I intend to implement the algorithm in Mathematica, but could do it in C++ or Python too.
If your desired property of the small subsets (call it P) is fairly common, a probabilistic approach may work well:
Sort the n integers (for millions of integers i.e. 10s to 100s of MB of ram, this should not be a problem), and sum the k-1 smallest. Call this total offset.
Generate a random k-subset (say, by sampling k random numbers, mod n) and check it for P-ness.
On a match, note the sum-total of the subset. Subtract offset from this to find an upper bound on the largest element of any k-subset of equivalent sum-total.
Restrict your set of n integers to those less than or equal to this bound.
Repeat (goto 2) until no matches are found within some fixed number of iterations.
Note the initial sort is O(n log n). The binary search implicit in step 4 is O(log n).
Obviously, if P is so rare that random pot-shots are unlikely to get a match, this does you no good.
Even if only 1 in 1000 of the k-sized sets meets your condition, That's still far too many combinations to test. I believe runtime scales with nCk (n choose k), where n is the size of your unsorted list. The answer by Andrew Mao has a link to this value. 10^28/1000 is still 10^25. Even at 1000 tests per second, that's still 10^22 seconds. =10^14 years.
If you are allowed to, I think you need to eliminate duplicate numbers from your large set. Each duplicate you remove will drastically reduce the number of evaluations you need to perform. Sort the list, then kill the dupes.
Also, are you looking for the single best answer here? Who will verify the answer, and how long would that take? I suggest implementing a Genetic Algorithm and running a bunch of instances overnight (for as long as you have the time). This will yield a very good answer, in much less time than the duration of the universe.
Do you mean 20 integers, or 2^20? If it's really 2^20, then you may need to go through a significant amount of (2^20 choose 5) subsets before you find one that satisfies your condition.
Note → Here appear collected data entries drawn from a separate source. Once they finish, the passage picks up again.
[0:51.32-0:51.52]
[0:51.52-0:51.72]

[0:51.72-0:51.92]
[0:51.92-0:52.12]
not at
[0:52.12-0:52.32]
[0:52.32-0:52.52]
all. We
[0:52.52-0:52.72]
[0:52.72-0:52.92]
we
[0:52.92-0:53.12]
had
On a modern 100k MIPS CPU, assuming just 1 instruction can compute a set and evaluate that condition, going through that entire set would still take 3 quadrillion years. So if you even need to go through a fraction of that, it's not going to finish in your lifetime.
Even if the number of integers is smaller, this seems to be a rather brute force way to solve this problem. I conjecture that you may be able to express your condition as a constraint in a mixed integer program, in which case solving the following could be a much faster way to obtain the solution than brute force enumeration. Assuming your integers are w_i, i from 1 to N:
min sum(i) w_i*x_i
x_i binary
sum over x_i = k
subject to (some constraints on w_i*x_i)
If it turns out that the linear programming relaxation of your MIP is tight, then you would be in luck and have a very efficient way to solve the problem, even for 2^20 integers (Example: max-flow/min-cut problem.) Also, you can use the approach of column generation to find a solution since you may have a very large number of values that cannot be solved for at the same time.
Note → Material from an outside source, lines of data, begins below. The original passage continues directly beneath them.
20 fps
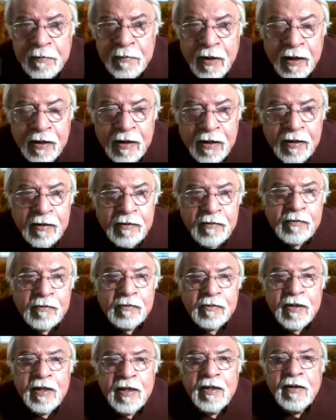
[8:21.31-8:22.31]
And
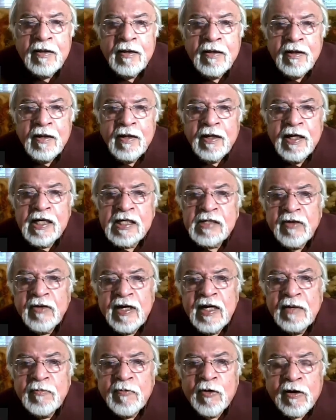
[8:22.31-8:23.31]
it's very
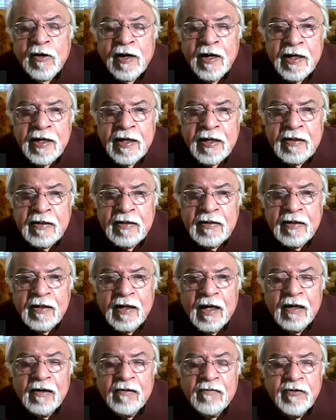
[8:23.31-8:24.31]
democratic,
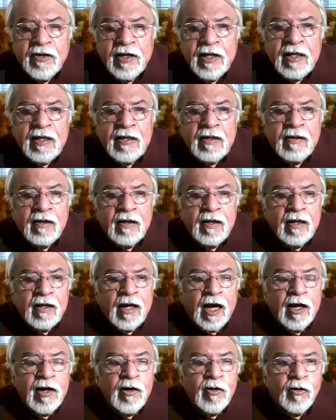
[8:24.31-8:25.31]
and we
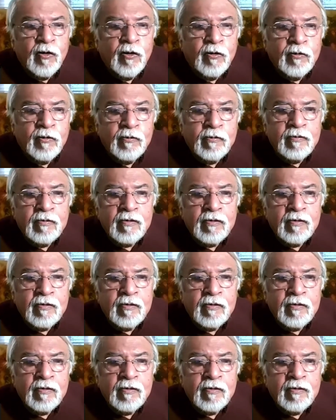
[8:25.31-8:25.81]
know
If you post a bit more about the constraint you are interested in, I or someone else may be able to propose a more concrete solution for you that doesn't involve brute force enumeration.
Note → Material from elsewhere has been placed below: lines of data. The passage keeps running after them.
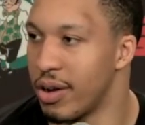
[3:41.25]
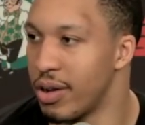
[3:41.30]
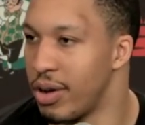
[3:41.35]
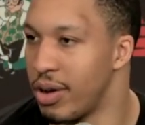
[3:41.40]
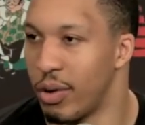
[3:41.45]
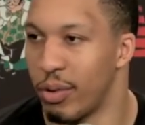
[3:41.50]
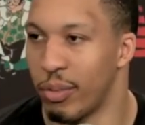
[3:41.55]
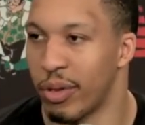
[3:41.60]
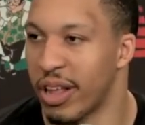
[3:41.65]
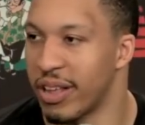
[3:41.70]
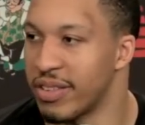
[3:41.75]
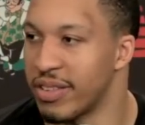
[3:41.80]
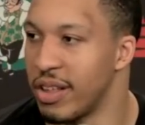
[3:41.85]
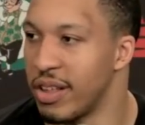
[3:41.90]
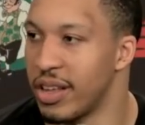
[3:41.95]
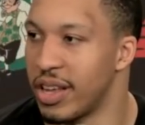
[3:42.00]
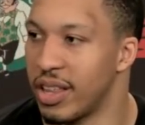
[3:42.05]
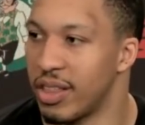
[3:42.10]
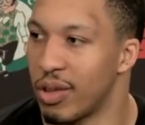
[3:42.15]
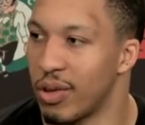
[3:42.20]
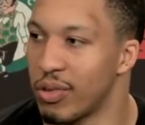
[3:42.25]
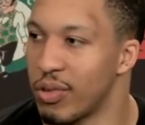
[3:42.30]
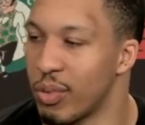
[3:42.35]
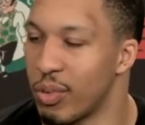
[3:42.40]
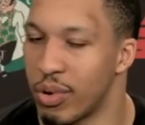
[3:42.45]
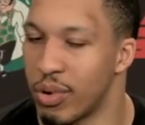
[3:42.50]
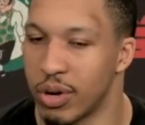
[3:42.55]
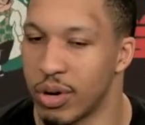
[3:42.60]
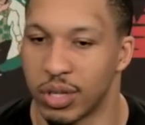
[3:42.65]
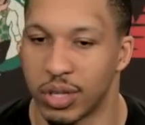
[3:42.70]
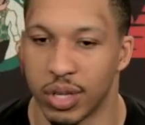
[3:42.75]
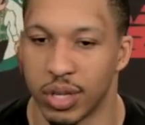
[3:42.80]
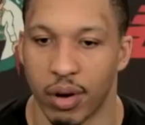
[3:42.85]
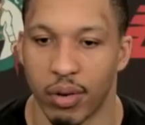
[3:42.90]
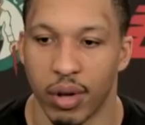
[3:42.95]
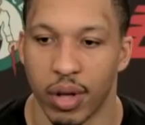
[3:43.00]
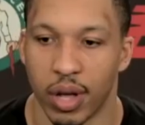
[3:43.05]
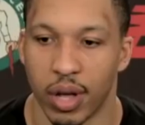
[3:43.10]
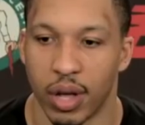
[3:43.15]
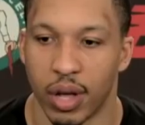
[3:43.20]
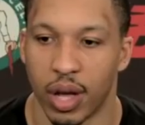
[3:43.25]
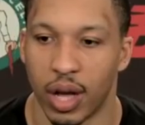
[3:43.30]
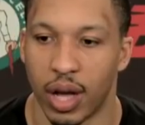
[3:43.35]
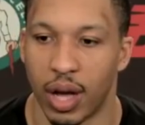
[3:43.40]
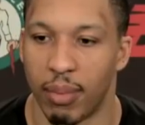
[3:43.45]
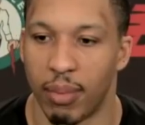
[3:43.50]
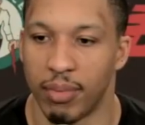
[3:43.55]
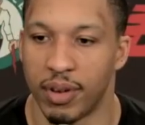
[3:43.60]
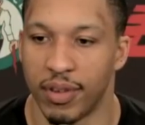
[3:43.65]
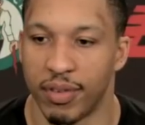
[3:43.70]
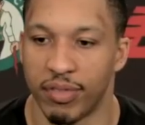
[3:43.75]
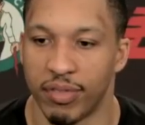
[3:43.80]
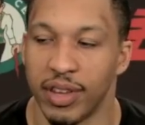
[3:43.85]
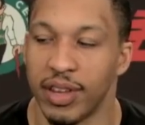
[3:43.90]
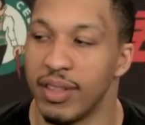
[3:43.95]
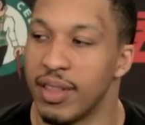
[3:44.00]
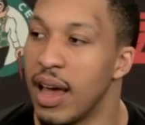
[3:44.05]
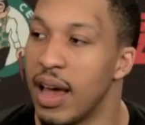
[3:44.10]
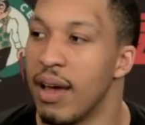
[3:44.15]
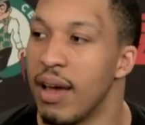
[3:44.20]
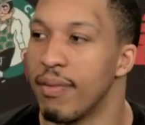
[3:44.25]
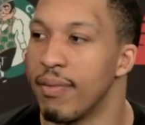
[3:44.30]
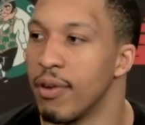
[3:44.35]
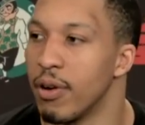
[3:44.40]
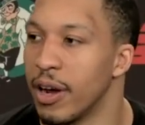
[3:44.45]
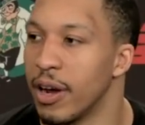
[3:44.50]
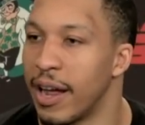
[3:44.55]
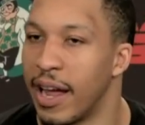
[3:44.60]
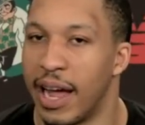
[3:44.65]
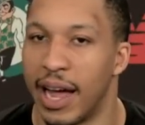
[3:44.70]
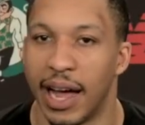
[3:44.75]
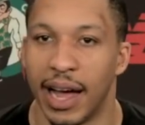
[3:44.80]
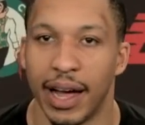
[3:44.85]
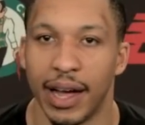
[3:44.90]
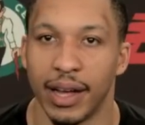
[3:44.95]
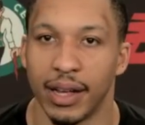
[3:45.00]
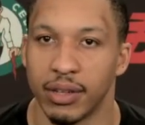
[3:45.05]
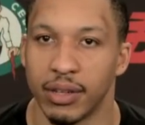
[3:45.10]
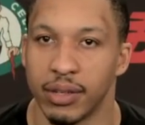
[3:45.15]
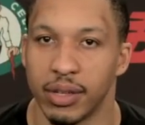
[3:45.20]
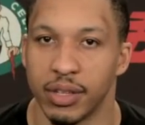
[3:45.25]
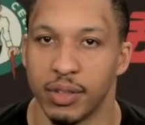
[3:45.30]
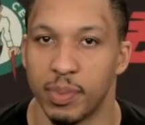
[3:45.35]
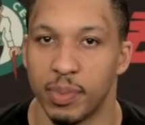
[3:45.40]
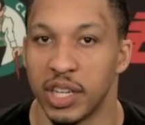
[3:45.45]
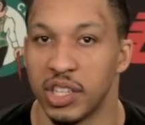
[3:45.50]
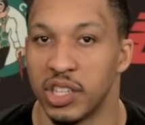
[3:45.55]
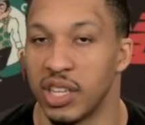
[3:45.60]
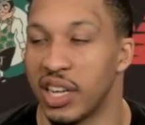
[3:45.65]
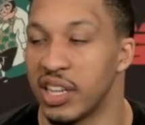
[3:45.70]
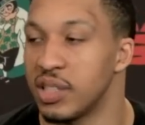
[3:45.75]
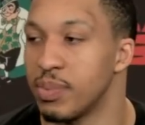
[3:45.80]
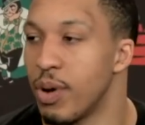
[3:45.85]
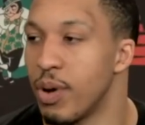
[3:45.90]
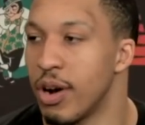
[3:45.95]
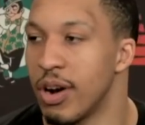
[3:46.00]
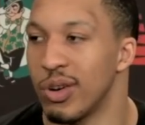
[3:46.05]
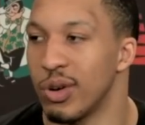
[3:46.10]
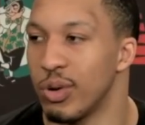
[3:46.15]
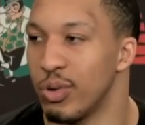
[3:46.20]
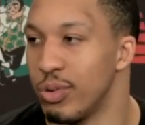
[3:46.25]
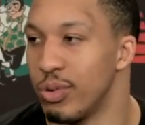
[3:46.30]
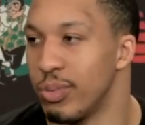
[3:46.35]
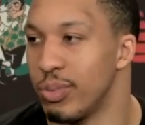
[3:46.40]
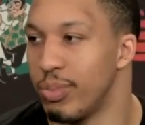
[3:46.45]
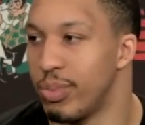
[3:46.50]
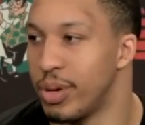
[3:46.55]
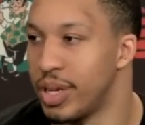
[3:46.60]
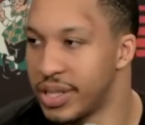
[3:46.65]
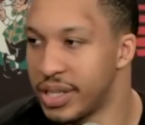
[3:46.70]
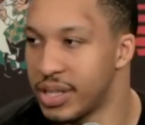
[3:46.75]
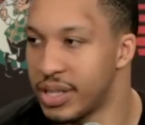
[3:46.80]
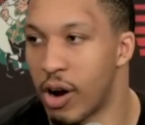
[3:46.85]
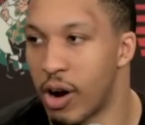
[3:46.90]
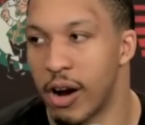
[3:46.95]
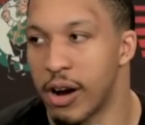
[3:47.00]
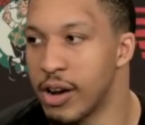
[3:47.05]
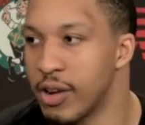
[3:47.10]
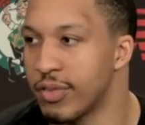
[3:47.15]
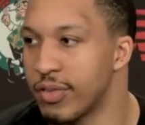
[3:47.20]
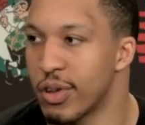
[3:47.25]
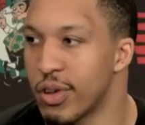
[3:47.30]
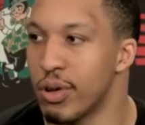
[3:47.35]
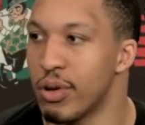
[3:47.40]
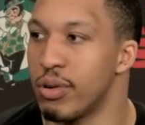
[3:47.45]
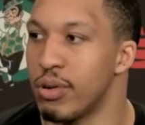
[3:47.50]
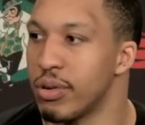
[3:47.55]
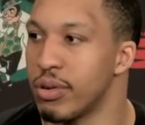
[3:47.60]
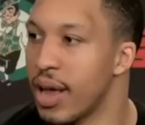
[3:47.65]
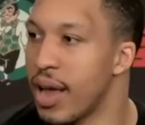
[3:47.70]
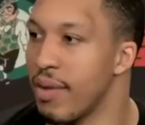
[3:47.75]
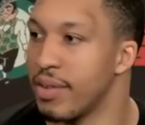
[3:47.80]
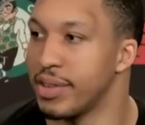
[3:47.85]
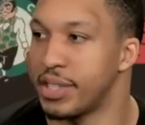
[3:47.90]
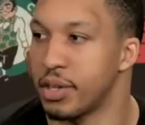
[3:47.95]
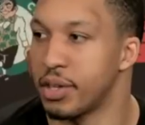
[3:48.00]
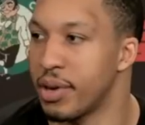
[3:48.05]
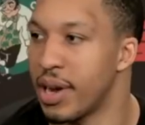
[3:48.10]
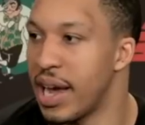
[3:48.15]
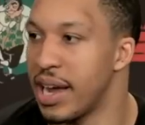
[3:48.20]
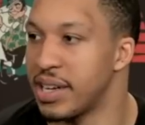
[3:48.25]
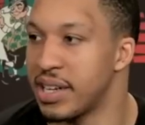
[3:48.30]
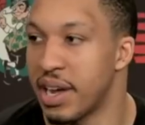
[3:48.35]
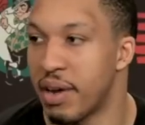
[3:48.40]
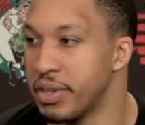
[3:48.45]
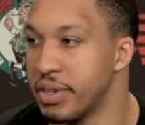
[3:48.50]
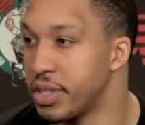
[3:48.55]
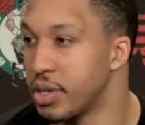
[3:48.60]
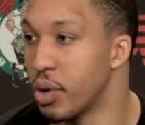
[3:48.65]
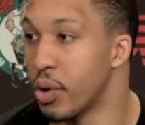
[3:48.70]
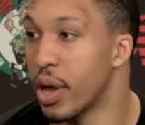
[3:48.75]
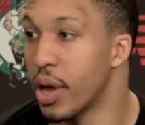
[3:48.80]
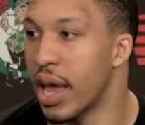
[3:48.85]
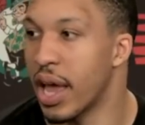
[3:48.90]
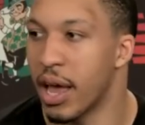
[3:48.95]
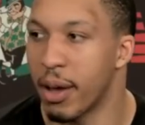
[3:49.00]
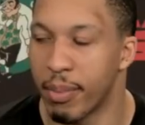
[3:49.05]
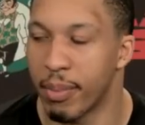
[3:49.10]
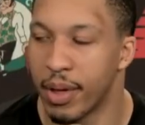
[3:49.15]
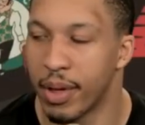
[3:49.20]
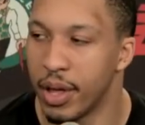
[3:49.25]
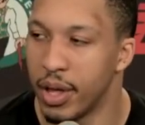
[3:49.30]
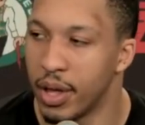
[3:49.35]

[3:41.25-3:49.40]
You don't necessarily get those awards. So um, to see that for a guy, especially like Smart, who puts his heart and soul every single night to every single game,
Here's an approximate way to do what you're saying.
First, sort the list. Then, consider some length-5 index vector v, corresponding to the positions in the sorted list, where the maximum index is some number m, and some other index vector v', with some max index m' > m. The smallest sum for all such vectors v' is always greater than the smallest sum for all vectors v.
So, here's how you can loop through the elements with approximately increasing sum:
sort arr
for i = 1 to N
for v = 5-element subsets of (1, ..., i)
set = arr{v}
if condition(set) is satisfied
break_loop = true
compute sum(set), keep set if it is the best so far
break if break_loop
Basically, this means that you no longer need to check for 5-element combinations of (1, ..., n+1) if you find a satisfying assignment in (1, ..., n), since any satisfying assignment with max index n+1 will have a greater sum, and you can stop after that set. However, there is no easy way to loop through the 5-combinations of (1, ..., n) while guaranteeing that the sum is always increasing, but at least you can stop checking after you find a satisfying set at some n.
This looks to be a perfect candidate for map-reduce (http://en.wikipedia.org/wiki/MapReduce). If you know of any way of partitioning them smartly so that passing candidates are equally present in each node then you can probably get a great throughput.
Complete sort may not really be needed as the map stage can take care of it. Each node can then verify the condition against the k-tuples and output results into a file that can be aggregated / reduced later.
If you know of the probability of occurrence and don't need all of the results try looking at probabilistic algorithms to converge to an answer.

finding max value on each subset

(I'm banging my head here. Let X={x1,x2,...,xn} is an integer set. Let A1,A2,...Am be the m subsets of X. For any i and j, Ai and Aj are not necessarily disjoint. Now the goal is to find the maximal value on each Ai (i=1,...,m) efficiently, with the number of operations as fewer as possible.
For example, given X={2,4,6,3,1}, and its subsets A1={2,3,1}, A2={2,6,3,1}, A3={4,2,3,1}. We need to find Max{A1}, Max{A2}, Max{A3}, respectively.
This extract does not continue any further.